[Start of Attachment]

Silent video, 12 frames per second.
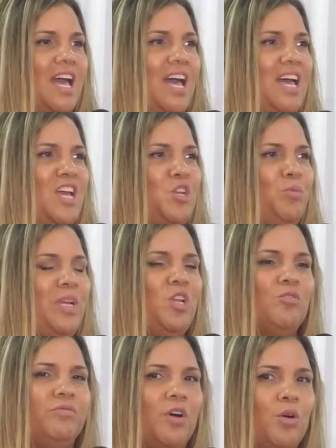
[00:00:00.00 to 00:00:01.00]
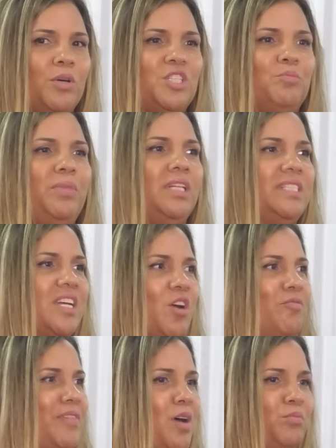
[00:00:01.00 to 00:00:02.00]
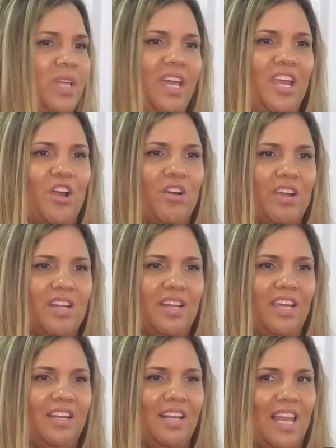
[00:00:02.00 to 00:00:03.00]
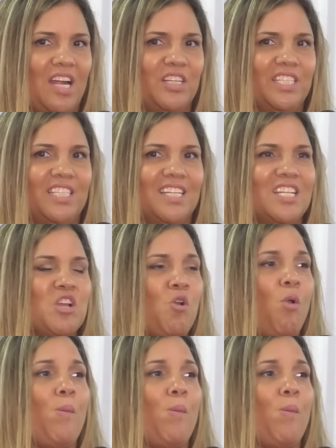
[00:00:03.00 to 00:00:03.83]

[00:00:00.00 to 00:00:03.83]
and we look forward to building our family here in Clarendon.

[End of Attachment]

> **TASK DIRECTIONS**:
Copy out all the data exactly. No images belong in the copy.

> **SOLUTION TO THIS EXERCISE**:
Silent video, 12 frames per second.
[00:00:00.00 to 00:00:01.00]
[00:00:01.00 to 00:00:02.00]
[00:00:02.00 to 00:00:03.00]
[00:00:03.00 to 00:00:03.83]

[00:00:00.00 to 00:00:03.83]
and we look forward to building our family here in Clarendon.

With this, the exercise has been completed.